Ne kadar baksam da doyamiyorum bu guzelliklere inanin. Universite yillarinda evimizin yakinindaki bir parka minik bir cam fidesi dikmislerdi. Okula gidip gelirken dikkatle takip ediyordum fidenin tutup tutmayacagini. Umutluydum, havalar guzeldi ve gerekli bakimi yapiyordu gorevliler. Ve birgun okul donusu kucuk cam fidesinin kurudugunu gordum. Hic abartmiyorum ama inanin burnumun diregi sizladi ve agladim kuruyan cam agaci icin. Kuruyan umudumdu cunku ayni zamanda. Zaman zaman yasiyorum boyle duygu birikimleri nedense. Saniyorum bu, sadece benim icin boyle degildir. Cogumuzun oluyordur boyle zamanlari. Ozellikle de mevsim donumlerinde oluyor sanirim. Yeni heyecanlar yasadigimizdan olsa gerek bu zaman dilimlerinde...


Ruhumuz nedense hep su kenarlarina, agac altlarina cekiyor bizi mola vermek istedigimiz zamanlarda.

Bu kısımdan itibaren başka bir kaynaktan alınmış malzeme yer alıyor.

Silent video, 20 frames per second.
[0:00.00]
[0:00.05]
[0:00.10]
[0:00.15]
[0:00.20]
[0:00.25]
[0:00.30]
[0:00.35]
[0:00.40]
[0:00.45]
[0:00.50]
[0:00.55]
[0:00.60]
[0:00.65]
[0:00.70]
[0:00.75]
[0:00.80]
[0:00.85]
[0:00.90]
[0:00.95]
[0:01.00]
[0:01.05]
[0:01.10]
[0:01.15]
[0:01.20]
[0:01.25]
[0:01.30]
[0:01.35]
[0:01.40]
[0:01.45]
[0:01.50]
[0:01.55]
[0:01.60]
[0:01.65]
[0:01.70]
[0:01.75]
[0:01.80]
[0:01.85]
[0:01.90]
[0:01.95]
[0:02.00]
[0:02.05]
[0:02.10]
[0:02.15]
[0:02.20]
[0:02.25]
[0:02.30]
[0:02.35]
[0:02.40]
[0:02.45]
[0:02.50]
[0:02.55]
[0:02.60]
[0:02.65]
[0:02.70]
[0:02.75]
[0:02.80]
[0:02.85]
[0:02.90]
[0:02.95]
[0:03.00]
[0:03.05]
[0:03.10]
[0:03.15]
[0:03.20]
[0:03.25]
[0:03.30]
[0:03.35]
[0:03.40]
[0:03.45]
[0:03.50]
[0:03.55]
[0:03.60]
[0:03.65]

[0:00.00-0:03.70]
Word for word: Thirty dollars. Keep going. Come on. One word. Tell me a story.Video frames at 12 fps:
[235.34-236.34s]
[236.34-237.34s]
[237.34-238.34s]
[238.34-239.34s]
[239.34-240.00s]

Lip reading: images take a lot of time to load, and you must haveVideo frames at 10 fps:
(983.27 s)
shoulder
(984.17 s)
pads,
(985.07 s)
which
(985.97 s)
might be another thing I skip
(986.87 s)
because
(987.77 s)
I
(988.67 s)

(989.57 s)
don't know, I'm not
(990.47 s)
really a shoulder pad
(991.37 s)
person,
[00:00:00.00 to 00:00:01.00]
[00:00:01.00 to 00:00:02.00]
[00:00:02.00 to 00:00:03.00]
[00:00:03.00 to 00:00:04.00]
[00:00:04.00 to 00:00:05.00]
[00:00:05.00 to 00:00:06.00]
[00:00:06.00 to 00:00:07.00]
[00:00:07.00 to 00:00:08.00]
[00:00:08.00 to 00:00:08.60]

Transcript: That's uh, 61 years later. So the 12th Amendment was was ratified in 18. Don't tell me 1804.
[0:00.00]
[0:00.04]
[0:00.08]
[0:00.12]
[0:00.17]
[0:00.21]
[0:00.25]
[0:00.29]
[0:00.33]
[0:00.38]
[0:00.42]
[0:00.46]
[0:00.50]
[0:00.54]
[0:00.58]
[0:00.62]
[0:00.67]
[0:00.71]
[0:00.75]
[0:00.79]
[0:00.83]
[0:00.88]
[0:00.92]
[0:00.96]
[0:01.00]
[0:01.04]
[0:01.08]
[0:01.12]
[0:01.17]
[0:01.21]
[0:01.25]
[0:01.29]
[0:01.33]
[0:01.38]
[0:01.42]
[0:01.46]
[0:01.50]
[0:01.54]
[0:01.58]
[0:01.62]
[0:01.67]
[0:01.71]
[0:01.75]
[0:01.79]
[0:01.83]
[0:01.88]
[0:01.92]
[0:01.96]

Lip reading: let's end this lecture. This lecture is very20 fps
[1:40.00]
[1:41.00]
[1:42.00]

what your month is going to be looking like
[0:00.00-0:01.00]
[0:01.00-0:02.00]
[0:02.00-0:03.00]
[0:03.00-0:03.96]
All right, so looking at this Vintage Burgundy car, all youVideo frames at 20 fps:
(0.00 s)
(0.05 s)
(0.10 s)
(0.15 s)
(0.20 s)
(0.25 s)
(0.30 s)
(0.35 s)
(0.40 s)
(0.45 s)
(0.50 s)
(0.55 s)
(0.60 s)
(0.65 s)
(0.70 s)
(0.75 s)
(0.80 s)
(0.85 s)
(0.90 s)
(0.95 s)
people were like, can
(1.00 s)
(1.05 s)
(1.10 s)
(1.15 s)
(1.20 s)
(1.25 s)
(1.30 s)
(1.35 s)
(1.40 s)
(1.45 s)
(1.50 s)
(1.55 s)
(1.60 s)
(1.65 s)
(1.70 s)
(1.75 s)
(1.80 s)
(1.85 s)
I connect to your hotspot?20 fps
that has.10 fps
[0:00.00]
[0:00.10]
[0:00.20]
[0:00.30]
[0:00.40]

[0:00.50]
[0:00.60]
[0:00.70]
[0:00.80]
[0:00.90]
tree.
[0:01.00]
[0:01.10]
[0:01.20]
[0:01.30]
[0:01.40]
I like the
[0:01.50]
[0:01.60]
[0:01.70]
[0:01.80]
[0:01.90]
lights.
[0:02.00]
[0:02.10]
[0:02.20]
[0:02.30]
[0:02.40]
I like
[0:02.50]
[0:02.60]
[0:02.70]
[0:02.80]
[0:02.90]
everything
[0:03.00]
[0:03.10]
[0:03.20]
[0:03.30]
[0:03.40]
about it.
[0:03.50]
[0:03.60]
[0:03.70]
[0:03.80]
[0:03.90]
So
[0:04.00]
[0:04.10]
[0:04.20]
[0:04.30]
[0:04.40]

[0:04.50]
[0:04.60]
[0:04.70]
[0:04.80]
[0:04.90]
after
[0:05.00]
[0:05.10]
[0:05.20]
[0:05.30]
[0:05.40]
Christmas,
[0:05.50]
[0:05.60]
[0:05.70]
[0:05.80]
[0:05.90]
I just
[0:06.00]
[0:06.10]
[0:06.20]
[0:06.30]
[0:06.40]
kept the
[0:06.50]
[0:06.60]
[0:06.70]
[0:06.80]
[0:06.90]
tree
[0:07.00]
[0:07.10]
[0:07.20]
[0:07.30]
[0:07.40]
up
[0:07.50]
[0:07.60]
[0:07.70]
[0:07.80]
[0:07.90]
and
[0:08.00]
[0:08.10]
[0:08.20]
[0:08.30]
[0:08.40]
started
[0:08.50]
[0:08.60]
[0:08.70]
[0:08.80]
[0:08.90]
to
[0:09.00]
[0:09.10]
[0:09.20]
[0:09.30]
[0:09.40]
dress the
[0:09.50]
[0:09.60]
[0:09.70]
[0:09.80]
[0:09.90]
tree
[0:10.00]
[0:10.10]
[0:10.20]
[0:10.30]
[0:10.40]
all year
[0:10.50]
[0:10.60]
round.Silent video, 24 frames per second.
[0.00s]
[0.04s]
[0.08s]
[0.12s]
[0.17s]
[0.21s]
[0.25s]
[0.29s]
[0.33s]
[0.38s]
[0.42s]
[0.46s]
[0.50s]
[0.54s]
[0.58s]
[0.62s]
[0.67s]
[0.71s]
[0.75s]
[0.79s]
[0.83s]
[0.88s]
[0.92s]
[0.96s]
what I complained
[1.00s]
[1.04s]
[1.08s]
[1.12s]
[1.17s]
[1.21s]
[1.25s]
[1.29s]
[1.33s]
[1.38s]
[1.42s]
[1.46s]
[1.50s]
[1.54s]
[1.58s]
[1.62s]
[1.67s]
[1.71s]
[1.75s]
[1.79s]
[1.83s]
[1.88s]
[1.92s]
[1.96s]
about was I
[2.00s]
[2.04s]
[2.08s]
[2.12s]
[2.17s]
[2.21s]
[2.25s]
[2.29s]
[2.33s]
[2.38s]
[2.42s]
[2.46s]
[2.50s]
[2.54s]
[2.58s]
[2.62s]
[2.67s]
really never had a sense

Sanki farkli bir haz var su siriltisinda, kuslarin civiltisinda. Ya da sabahlari erkenden cekirgelerin sesi ne kadar da hos gelir kulagimiza.


Ve tamda bu zamanlarda bir de cekisme vardir iki mevsim arasinda. Kis butun hircinligiyla gitmeyecegim diye ugrasir "Mart kapidan baktirir, kazma kurek yaktirir" hesabi, baharsa olanca sabriyla er veya gec gideceksin, ve ben bildigimi okuyacagim dercesine isitir icimizi ara sira. Bu yuzden "aldatici havalar" der buyuklerimiz bugunlere... Aslolan iki mevsim arasindaki kavgadir da bilmezler...


Ve mucadeleyi bahar kazanir. Cunku mevsim onun mevsimidir. Cemreler dusmustur bir bir. Isi kalmamistir kisinda yarimkuremizde.

Yesil basli govel ordeklerin mevsimidir mevsim. Yeni yavrular dogmalidir artik. Tabiat beyaz kefenini siyirip canlanmalidir, yeniden hayat bulmalidir.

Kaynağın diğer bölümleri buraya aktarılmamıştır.